Die kalabrische Tragödie erzählt die komplexe und abwechslungsreiche Geschichte der verlassenen europäischen Länder. Derjenige, der hinter der großen Konvergenz zurückbleibt, die zwischen den Volkswirtschaften der Mitgliedstaaten beobachtet und gefeiert wird – insbesondere zwischen denen des Westens und der zehn Länder, hauptsächlich aus Mittel- und Osteuropa, die im Mai 2004 der Europäischen Union (EU) beigetreten sind . „Der Aufholprozess war sehr deutlich“, fasst Pawel Tokarski, Experte für europäische Wirtschaft am Deutschen Institut für Wissenschaft und Politik in Berlin, zusammen.
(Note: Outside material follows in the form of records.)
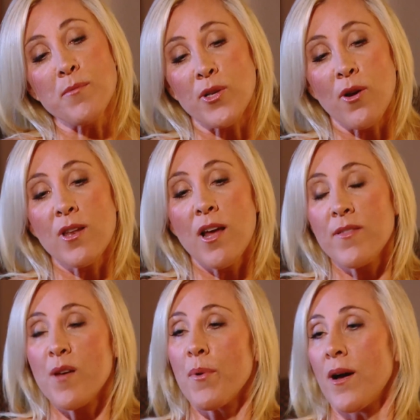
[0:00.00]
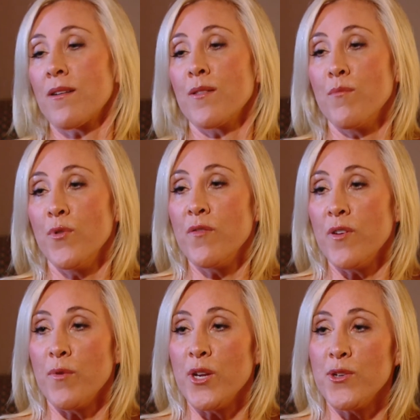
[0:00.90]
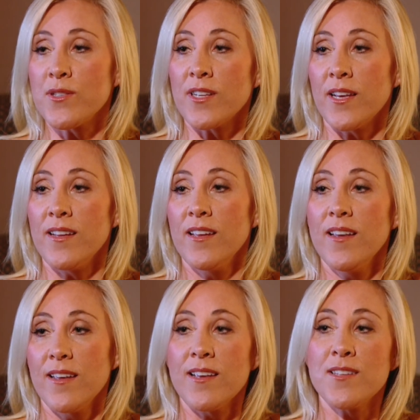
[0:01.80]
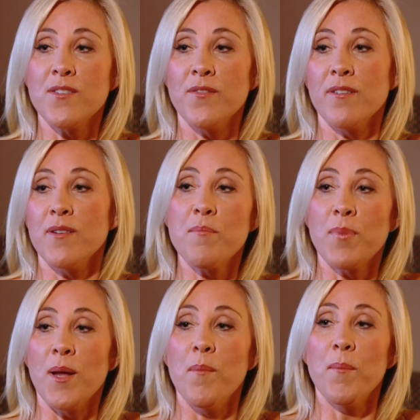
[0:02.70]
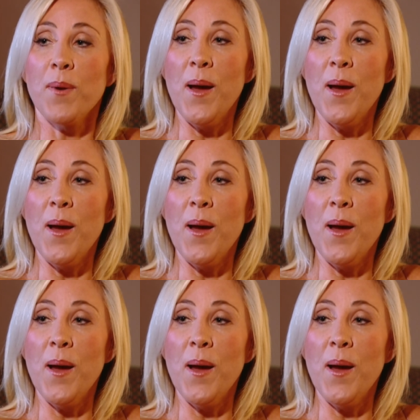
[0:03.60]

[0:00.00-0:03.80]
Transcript: him, you know, I love that part in the movie where you say, it's a very plum.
Laut dem am 27. März veröffentlichten neunten Kohäsionsbericht der Europäischen Kommission ist ihr Bruttoinlandsprodukt (BIP) pro Kopf tatsächlich von 52 % auf 80 % des EU-Durchschnitts gestiegen. In Tschechien und Slowenien sind es sogar 91 %.

„Phänomen der Hypermetropolisierung“

Doch hinter diesen großen nationalen Durchschnittswerten bieten die Einzelheiten der Zahlen auf regionaler Ebene ein ganz anderes Bild. Das eines Europas, in dem Hauptstädte und Metropolen einen großen Teil des Reichtums an sich reißen, zum Nachteil der peripheren und ländlichen Gebiete.